--- RECORDS TO PROCESS Enclosed Below ---

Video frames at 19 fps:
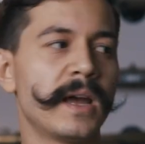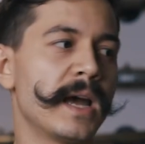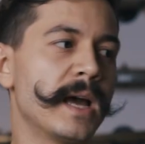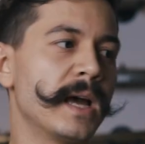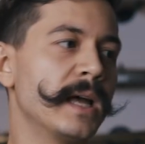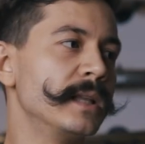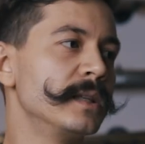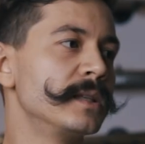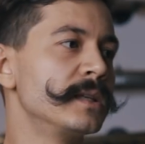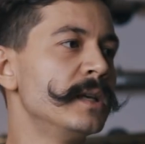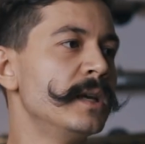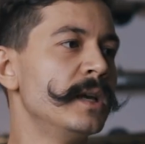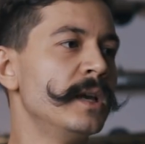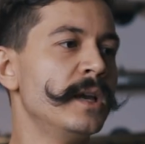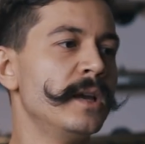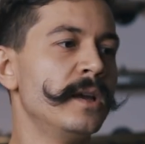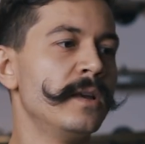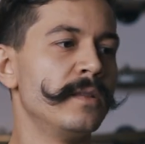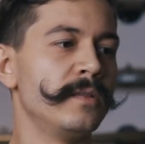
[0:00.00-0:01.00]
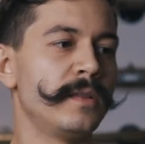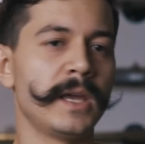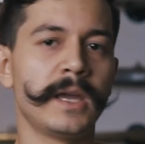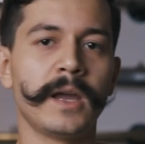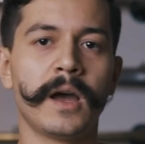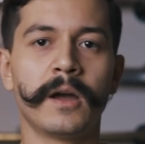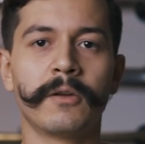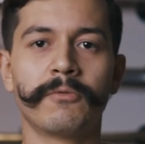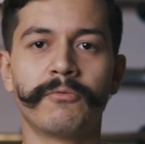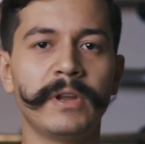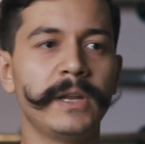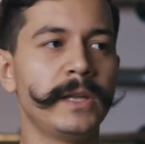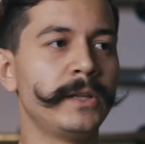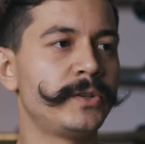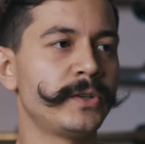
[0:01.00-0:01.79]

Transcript: And they are really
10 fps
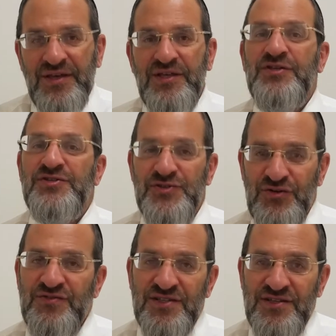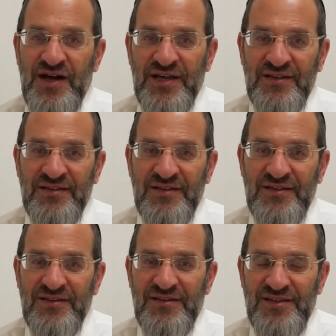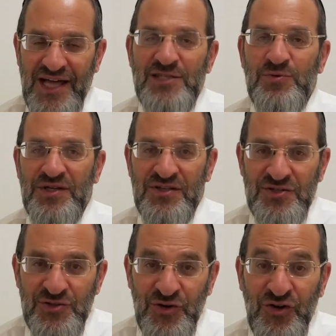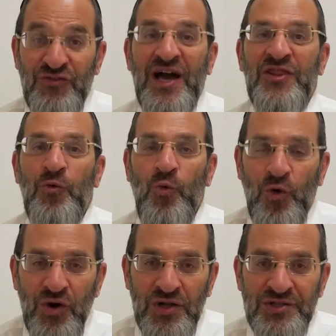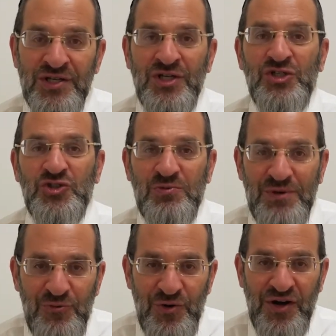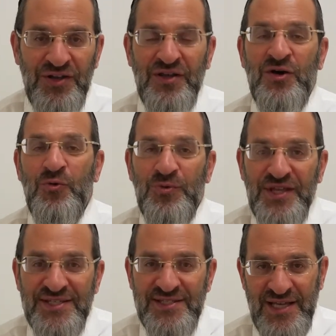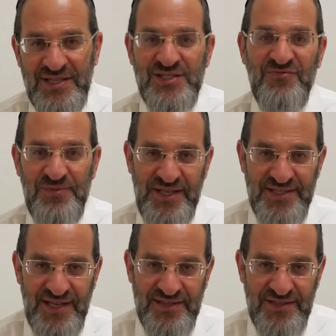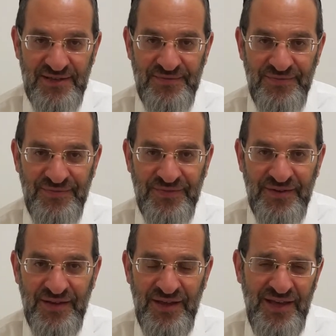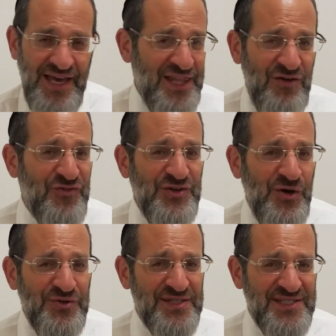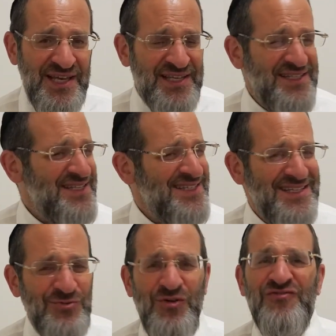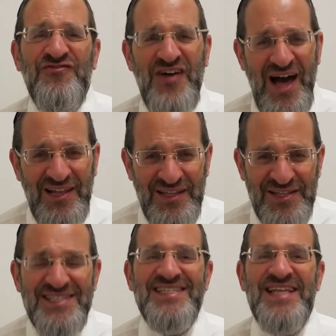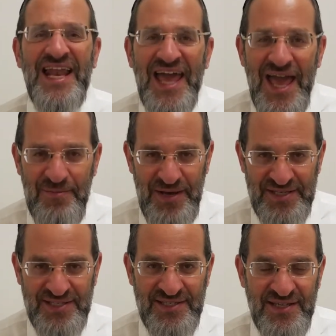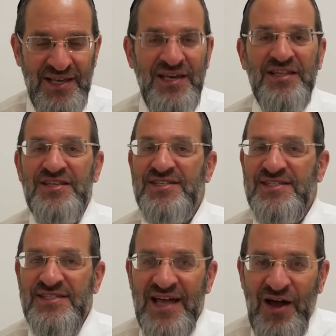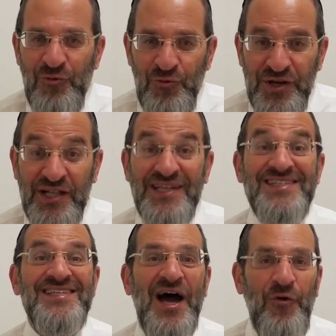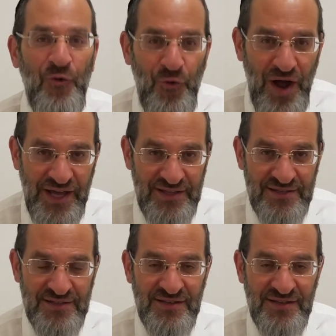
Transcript: you deserve to die. That's what you deserve, and the world should be run with a sense of midas hadin. And therefore Yonah says, this is all folly, this is not emes, this is not real, it is not right.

--- End of Enclosed RECORDS TO PROCESS ---

### EXERCISE GOAL
In your copy of the listing above, every line must match exactly and no picture may appear.

### WRITTEN RESPONSE
Video frames at 19 fps:
[0:00.00-0:01.00]
[0:01.00-0:01.79]

Transcript: And they are really
10 fps
Transcript: you deserve to die. That's what you deserve, and the world should be run with a sense of midas hadin. And therefore Yonah says, this is all folly, this is not emes, this is not real, it is not right.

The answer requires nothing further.